The movie Charles and I selected last night from our DVD backlog was one of my all-time favorites — indeed, when Citizen Kane was finally displaced from its traditional top slot in the 2012 Sight and Sound “10 Best of All Time” poll by, of all things, Hitchcock’s Vertigo (which I really like but I don’t think is the greatest film ever made — indeed, I don’t even think it’s the greatest film Hitchcock ever made: I’d rate Shadow of a Doubt, Notorious and Strangers on a Train ahead of it), I thought that if any film deserved to knock off Kane from the “best film of all time” title it was this one: Stanley Kubrick’s 2001: A Space Odyssey. 2001 was first released in 1968 after Kubrick had spent over three years shooting it, originally calling it Voyage Beyond the Stars until, according to an “Trivia” poster, he saw the 1966 science-fiction film Fantastic Voyage and hated it so much he was determined not to use the word “Voyage” for his film. When it first came out it didn’t draw big audiences initially — especially not big enough to fill the large theatres needed to run it in its original 70 mm format (it was billed as being in Cinerama but really wasn’t) on a road-show basis, complete with intermission — but a strange thing happened. Maybe not that many people liked it, but the folks who did like it went to see it again. And again. And again

And though wags liked to joke that they were seeing it multiple times to figure out what was supposed to be happening in it, 2001 attracted a series of cult followings including hippies turned on by the long psychedelic sequence at the end, in which astronaut Dave Bowman (Keir Dullea), the last survivor of the crew of the interplanetary ship Discovery, crashes through the so-called “Star Gate” to reach the interstellar aliens who have been controlling all human evolution; computer nerds who heard and saw the talking H.A.L. 9000 computer (nicknamed “Hal”) and got into artificial intelligence work because they were inspired to create such a computer in real life; as well as all sorts of other people who just liked the idea that someone had finally created a science-fiction movie with the depth and complexity of the best science-fiction writing. The film began life as a 1952 short story by Arthur C. Clarke called “The Sentinel,” in which early human explorers on the moon dig up an artifact left there by some other civilization — a tall object that looks something like an elongated pyramid — and note that it beams a radio signal back to wherever it came from. The explorers realize it was a sentinel left there by another planet’s ship so when it was uncovered it would send back a signal that humans had evolved enough to be capable of space travel — and the story ends with the narrator expressing the expectation that there will be some kind of response and writing the last words, “I do not think we will have to wait for long.” Director Stanley Kubrick read “The Sentinel” and after completing Dr. Strangelove in 1964 decided to expand it into the basis for his next film. He hired Clarke to write the screenplay in collaboration with him, and the two worked out an arrangement by which Clarke would publish a novel with the film’s title, over whose content he would have sole control, while Kubrick would have sole control over the content of the film. So with 2001 we have a rare level of documentation of how, at least for this one film, the always contentious relationship between screenwriter and director worked out: the differences between 2001 the novel and 2001 the movie represent the points of contention between the two creators. 

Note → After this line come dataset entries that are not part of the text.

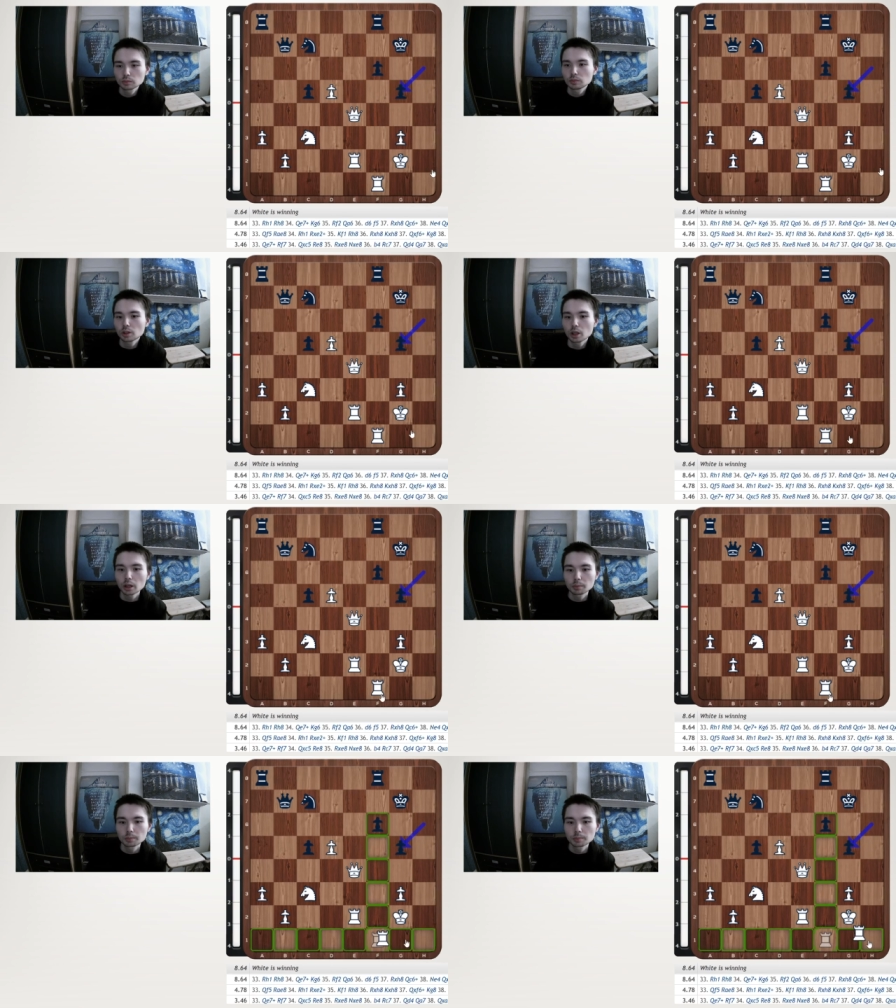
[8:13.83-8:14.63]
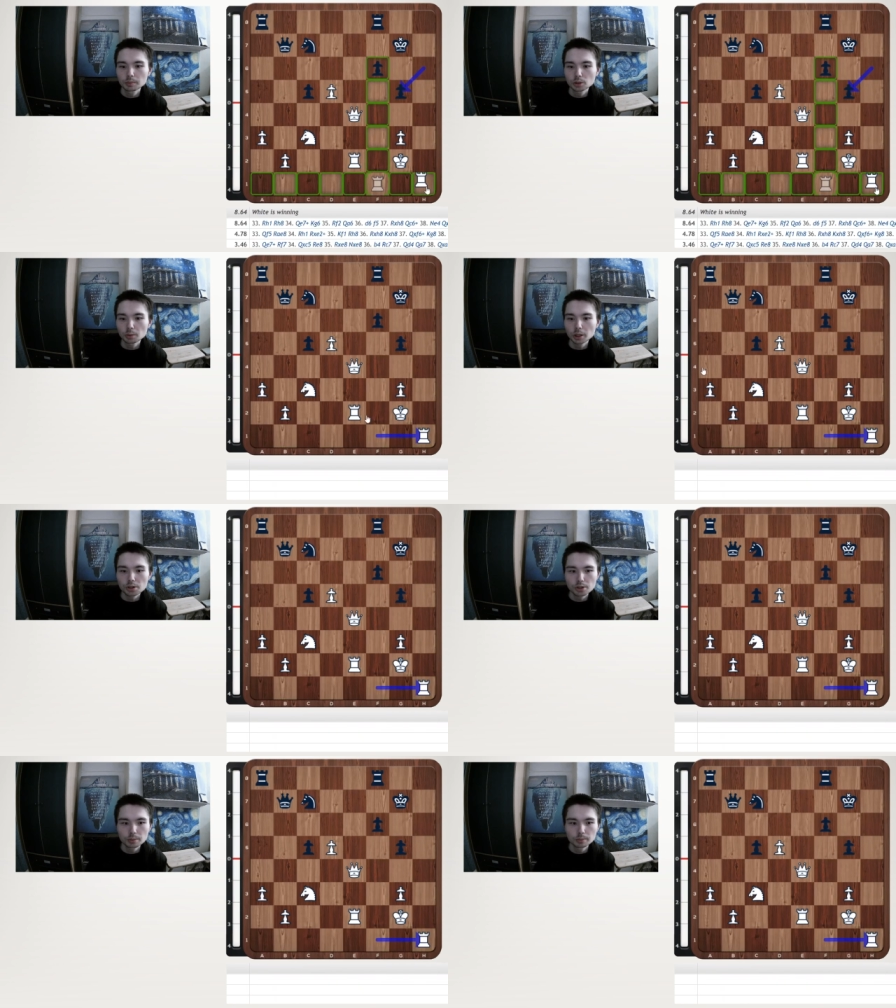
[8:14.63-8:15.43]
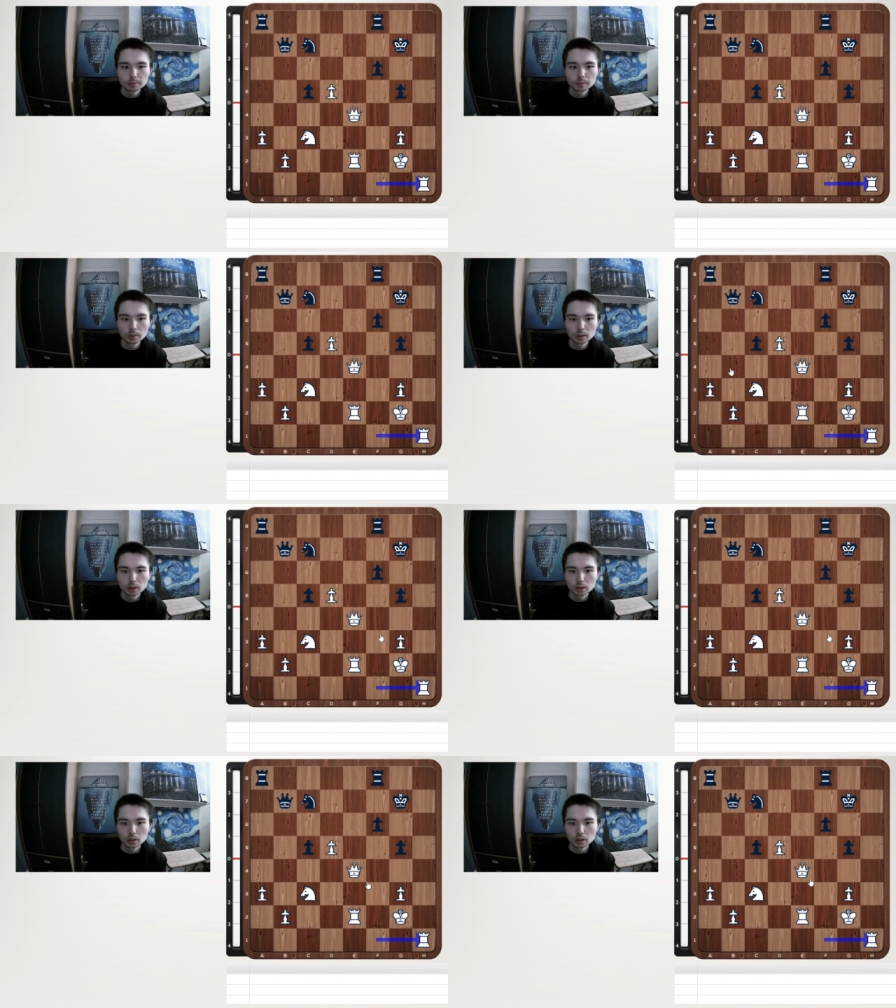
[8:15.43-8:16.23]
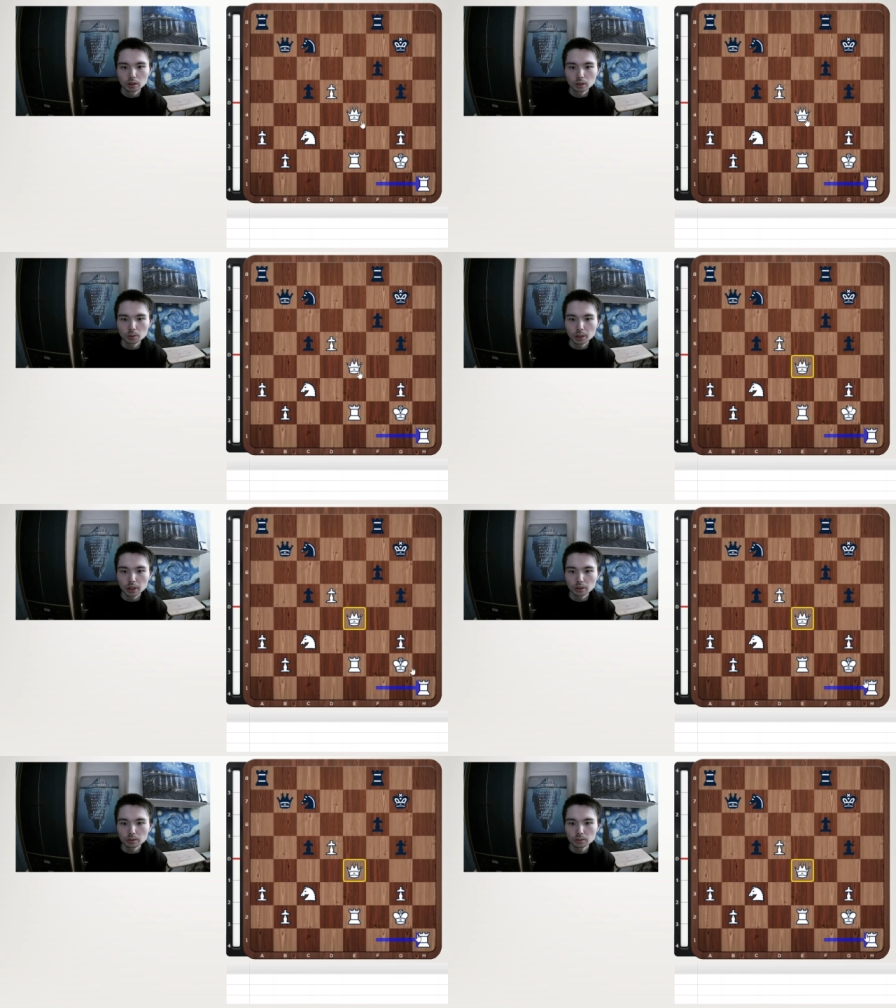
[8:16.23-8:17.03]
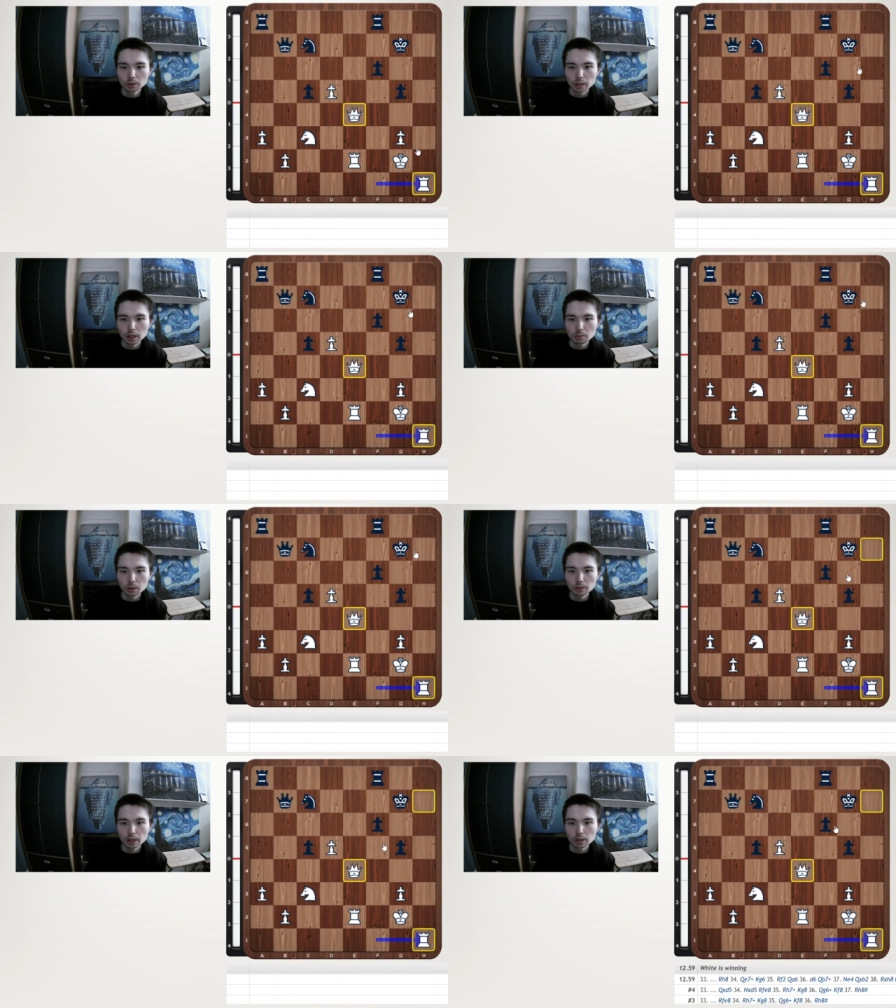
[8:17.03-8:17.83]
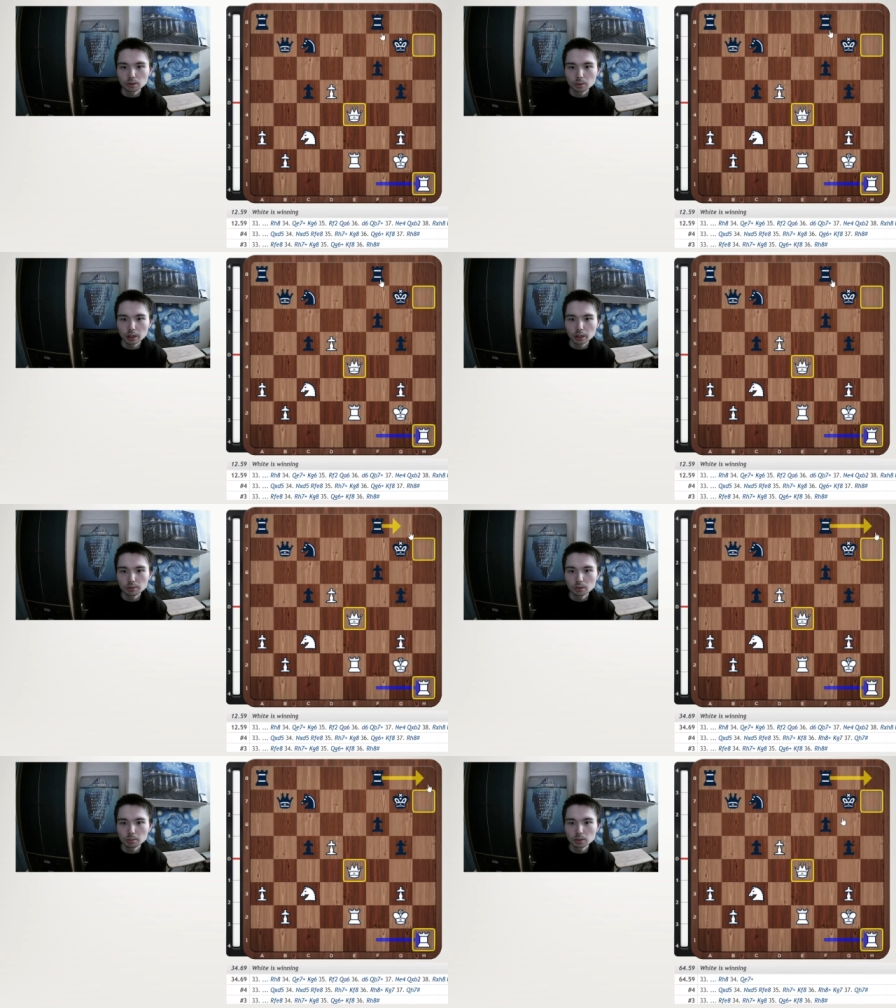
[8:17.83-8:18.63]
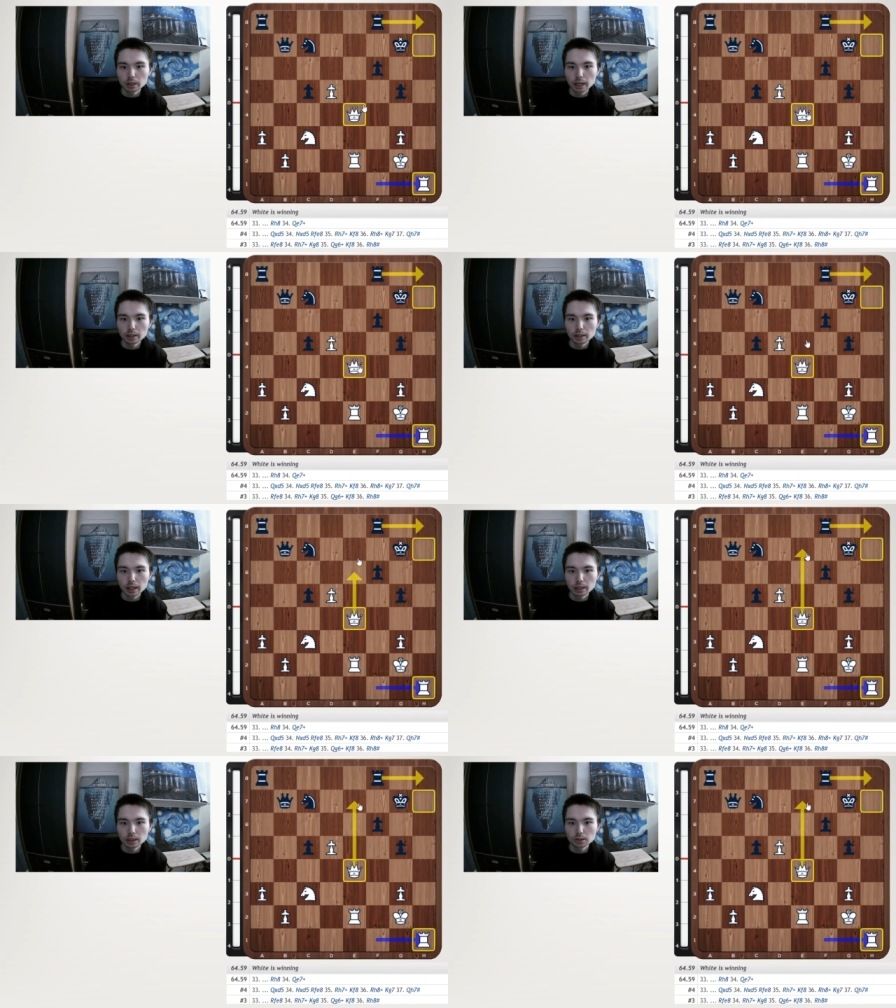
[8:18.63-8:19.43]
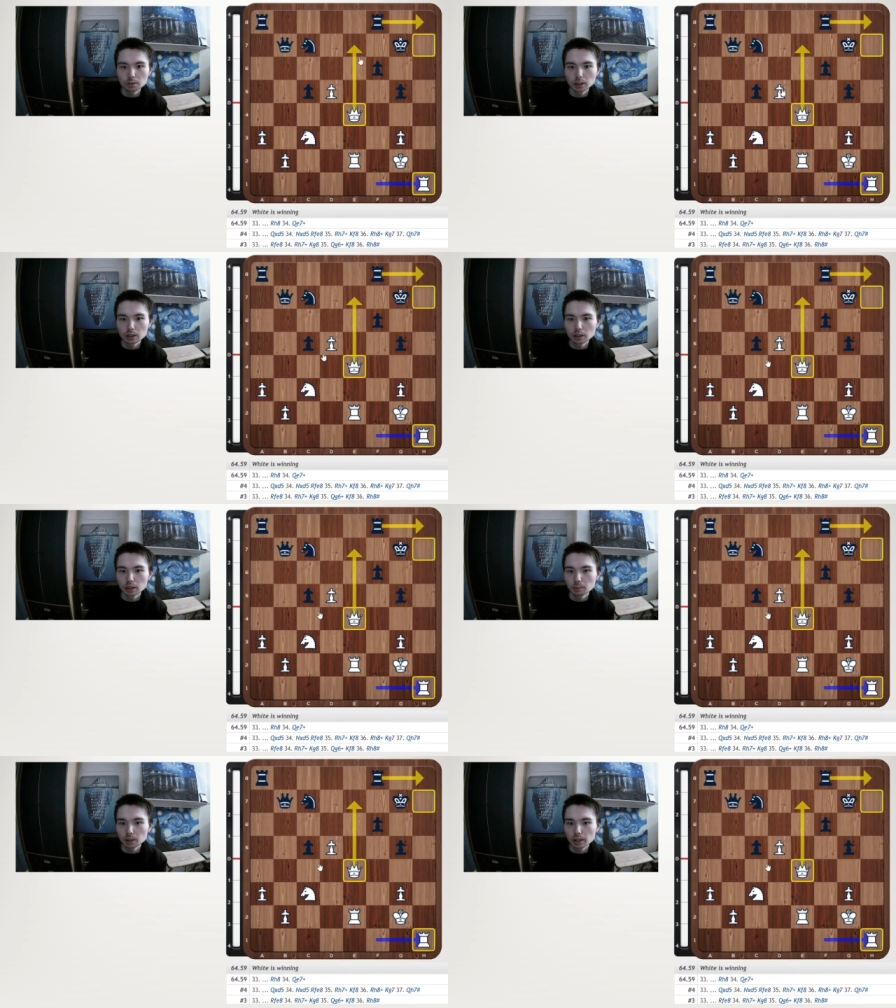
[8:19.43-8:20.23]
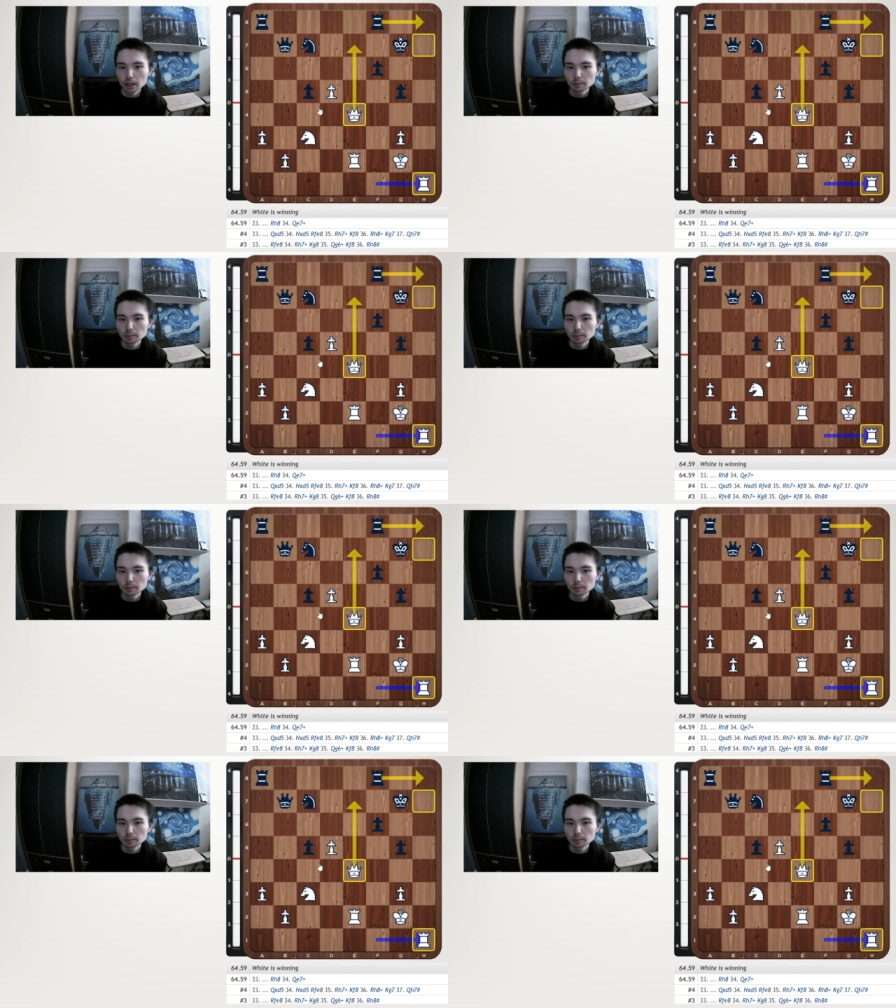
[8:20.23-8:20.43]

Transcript: Yeah, switch. Queen, rook aiming for that square. If you put that there, this queen can come in there.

The story opens with a prehistoric sequence (quite convincing even though it, like the entire movie, was shot inside the soundstages at MGM’s studio at Borehamwood,[2] England — later, for his Viet Nam War movie Full Metal Jacket, Kubrick re-created Viet Nam on British soundstages quite convincingly even though one contributor noted that the palm trees were not only fake but all looked exactly the same: they had been made from the same mold) called “The Dawn of Man,” in which prehistoric apes are threatened by hunger, drought and predators (including a leopard, who drives them off the carcass of a zebra — actually a dead horse painted to look like a zebra, even though biologically zebras are closer to goats than horses) until inspiration from outer space, represented by a giant monolith (in Clarke’s novel its proportions are 1:4:9, representing the sequence of square and cubed numbers, but in the movie the monolith is more elongated than that), teaches them how to use the bones of dead animals as tools so they can kill the ubiquitous tapirs for food and also attack each other. (It seems curiously against the pro-peace Zeitgeist that Kubrick would release a film in 1968 that argues that violence is a necessary and inextricable part of human evolution, but it was a theme Kubrick would return to in his next film, A Clockwork Orange.) The lead ape, Moon-Watcher (Daniel Richter), throws his bone into the air in triumph — and Kubrick jump-cuts to a scene in space in which Earth has been honeycombed by nuclear weapons in orbit, each bearing the logo of one of the world’s three major powers (the U.S., the Soviet Union and China), placed there so any one of them can launch a nuclear attack without having to do so from earth-based missiles, bombers or submarines. (2001 was originally supposed to end with the Star-Child — the reincarnated form of Dave Bowman whom the aliens have sent back to earth — blowing up the nuclear weapons in space and thus rendering them harmless, but Kubrick thought this would look too much like the “We’ll Meet Again” end-of-the-world ending of Dr. Strangelove, so the plot point of atomic weapons in space is almost totally lost in the final film.) 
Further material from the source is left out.